The Unsolved Case of Accused Spy Felix Bloch

The high-ranking diplomat was watched as he passed “stamps” to a Soviet agent.

A KGB badge lays on a closed KGB identity book.   (Getty Images)

A KGB badge lays on a closed KGB identity book. (Getty Images)

By Lee Ferran

Felix Bloch ambled through the ornate lobby of the Hotel Meurice and into the small bar at the back. A large, bearded man was already there, waiting. After a drink, the two men retired from the bar and headed to the Restaurant Le Meurice downstairs.

While the two men dined, Bloch casually placed a black bag under the table. When dinner ended, Bloch exited the restaurant, but curiously left the bag behind.

That’s because the other man, who called himself Pierre Bart, was spotted leaving with the bag.

To the French counterintelligence officers who were watching the events unfold from posts inside the restaurant and from the street outside, the meeting in Paris in May 1989 looked like a classic handover of sensitive information.

Bloch was a high-ranking U.S. State Department official. Bart was later identified as Reino Gikman, a suspected KGB officer. The French captured photos and videos of the meeting, according to a lengthy account in the New York Times by author David Wise.

Suspected spy Felix Bloch, in Vienna in 1989. (Photo by APA Pictures Desk/Gamma-Rapho via Getty Images)
Gamma-Rapho via Getty Images

The only problem was Bloch later claimed that he and Bart were merely stamp collectors and the only thing in the bag were stamps. It’s a story he’s stuck to for years.

After being told Bart was KGB, Bloch reportedly said, “I never asked his business. He was always vague.”

That meeting, and two others in different cities, set off a counterintelligence crisis in the State Department in 1989 and eventually led to blockbuster news reports – but it didn’t lead to a conviction.

That’s partly because authorities believe Bloch was tipped off that he was being watched.

After the meetings Bloch received a telephone call at his home from the man who called himself Bart.

“He did not use the word ‘virus,’ it’s garbled in the press accounts,” Bloch told the Times, recalling the phone call. “But he said he wasn’t feeling well and hoped I didn’t catch the same thing. I said to him, ‘I hope it’s not serious.’ ‘No, it’s not,’ he said. I wished him well and hung up.”

As the Times wrote, “By even the most charitable interpretation it seemed unlikely that Gikman, after three weeks, was really worried that his friend would catch the flu.”

Rather, officials suspected someone had tipped off the Soviets that Bloch was blown – the FBI blames it on Robert Hanssen, a traitor within the bureau who wasn’t arrested until 2001.

After the phone call, Bloch was brought in and questioned, but he maintained he had only provided the man he knew as Bart with stamps.

Wind of the counterintelligence investigation, however, leaked to the press. And a resulting media circus descended on the case — one in which news cameras followed FBI agents who were following Bloch.

Then, one day, the FBI agents didn’t show up. Without further developments, the case appeared to go cold.

One problem investigators had, according to media accounts, is that Bloch appeared to lack any significant motivation for turning on the U.S.

“None of his friends ever heard him express the slightest sympathy for the Soviet Union or for Communism, and Bloch told me he regards the Soviet system as ‘abhorrent,’” the Times reported.

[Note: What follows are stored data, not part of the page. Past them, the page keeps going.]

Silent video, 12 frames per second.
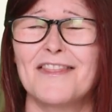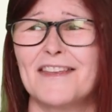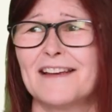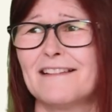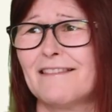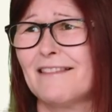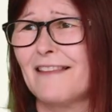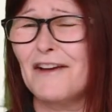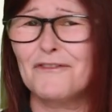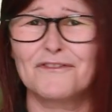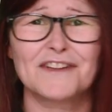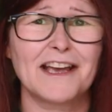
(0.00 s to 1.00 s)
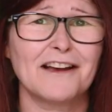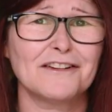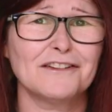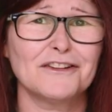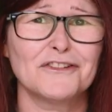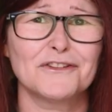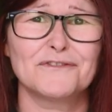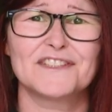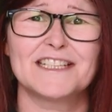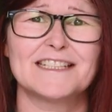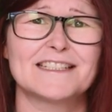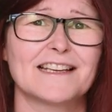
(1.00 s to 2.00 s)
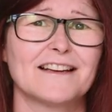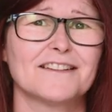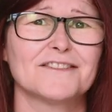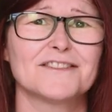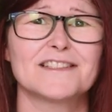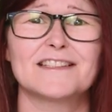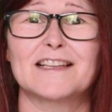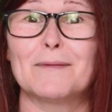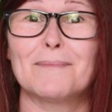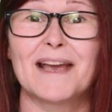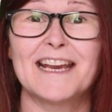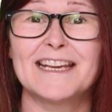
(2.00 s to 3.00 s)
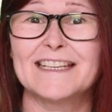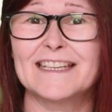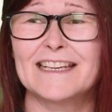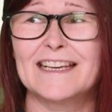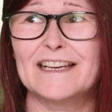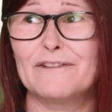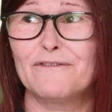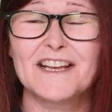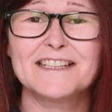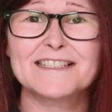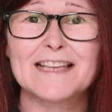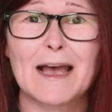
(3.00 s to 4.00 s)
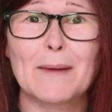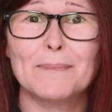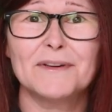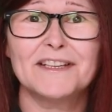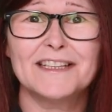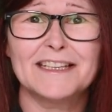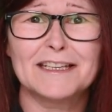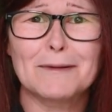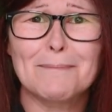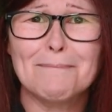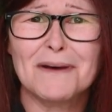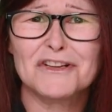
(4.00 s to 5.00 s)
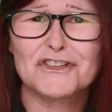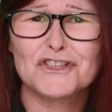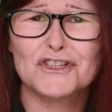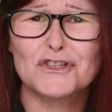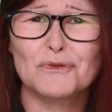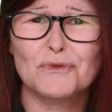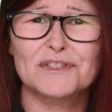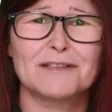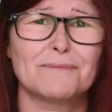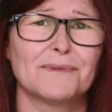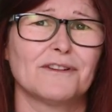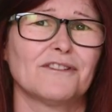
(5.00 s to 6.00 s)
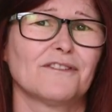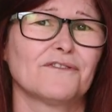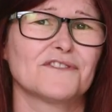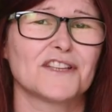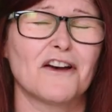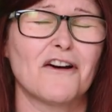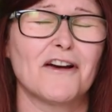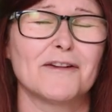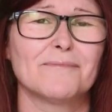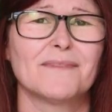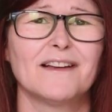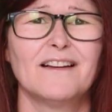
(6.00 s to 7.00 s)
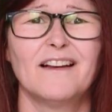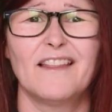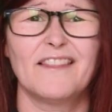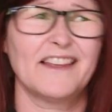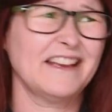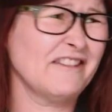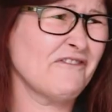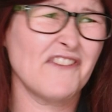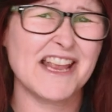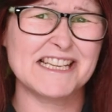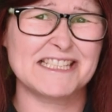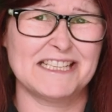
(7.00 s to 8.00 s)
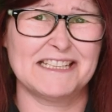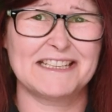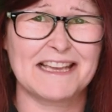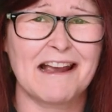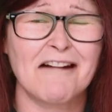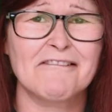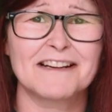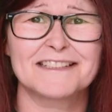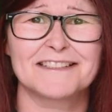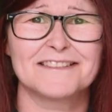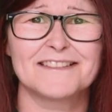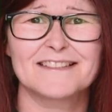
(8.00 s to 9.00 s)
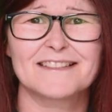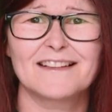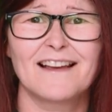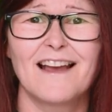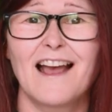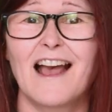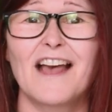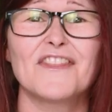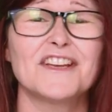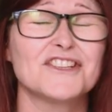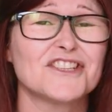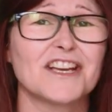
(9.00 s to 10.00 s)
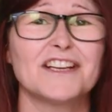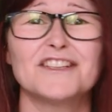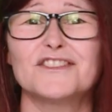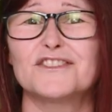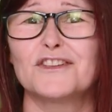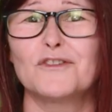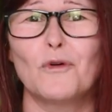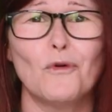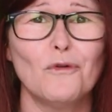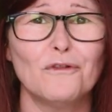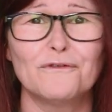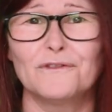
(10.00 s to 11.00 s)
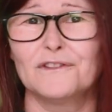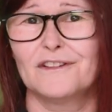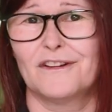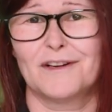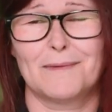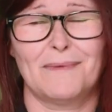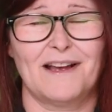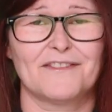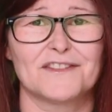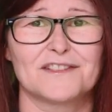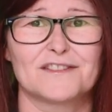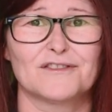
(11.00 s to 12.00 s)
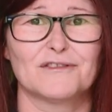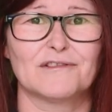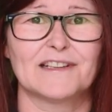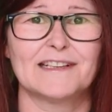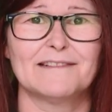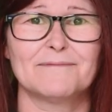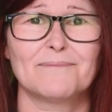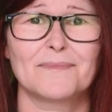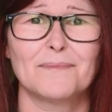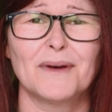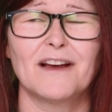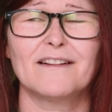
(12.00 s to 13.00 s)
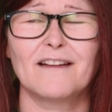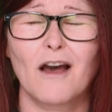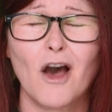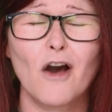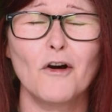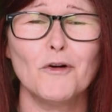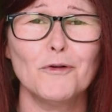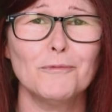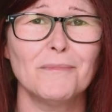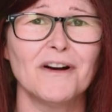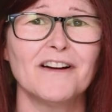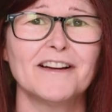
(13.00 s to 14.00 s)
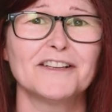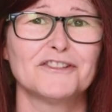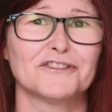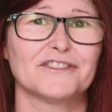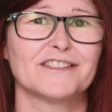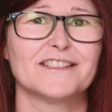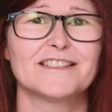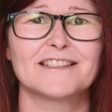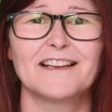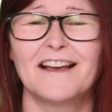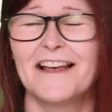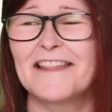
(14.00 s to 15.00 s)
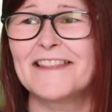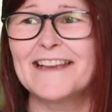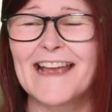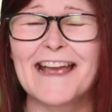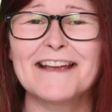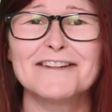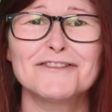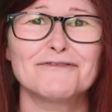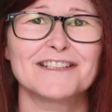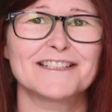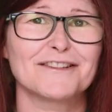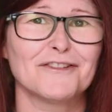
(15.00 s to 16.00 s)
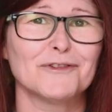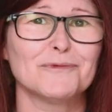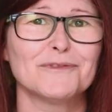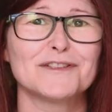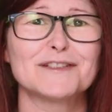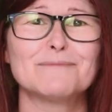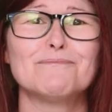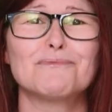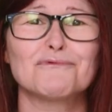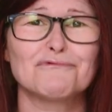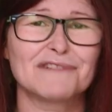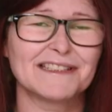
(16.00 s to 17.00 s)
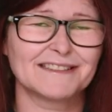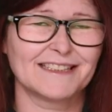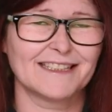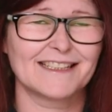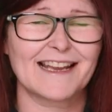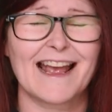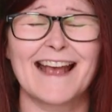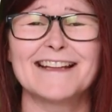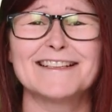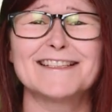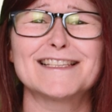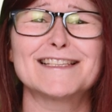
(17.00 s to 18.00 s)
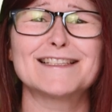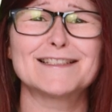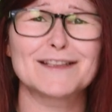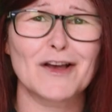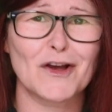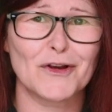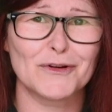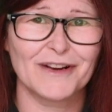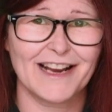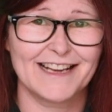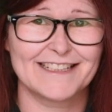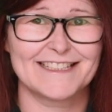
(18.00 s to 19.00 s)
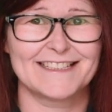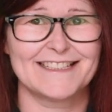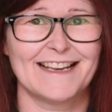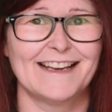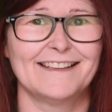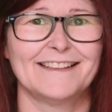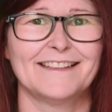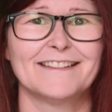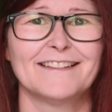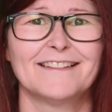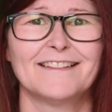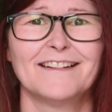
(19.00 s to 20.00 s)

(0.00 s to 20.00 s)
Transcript: They left out a lot of details, they made Events happen in a much shorter period of time. They invented characters and they changed an awful lot about the story. But oh my goodness, the end result was brilliant and so entertaining.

If it was about money, Bloch didn’t need it. He came from a wealthy family and reportedly had plenty in the bank.

Bloch, who was the number two State official in Vienna, had an acrimonious relationship with the ambassador there, but that wouldn’t seem like enough to betray his country.

One theory emerged that Bloch was being blackmailed because of his trips to a Viennese dominatrix and his “preference for kinky sex.” In that scenario, the Soviets could have discovered his habits and threatened to embarrass him. (The Times reported Bloch had not commented on the dominatrix’s account.)

So, though Bloch was fired from the State Department as he was being investigated, three decades since the meeting in Paris there are few answers about what Bloch was really up to.

“There’s no way to prove you are innocent,” he told The Times. “The Government, the leaks, assert that I’m guilty. Apparently, they can’t prove it… There’s a presumption of innocence in this country. Someone should not be put in a position of saying, ‘I’m innocent.’”

When asked directly by the Times reporter if he passed secrets to the Soviets, Bloch smiled.

“I’m not going to answer that for the same reason I haven’t declared my innocence,” he said.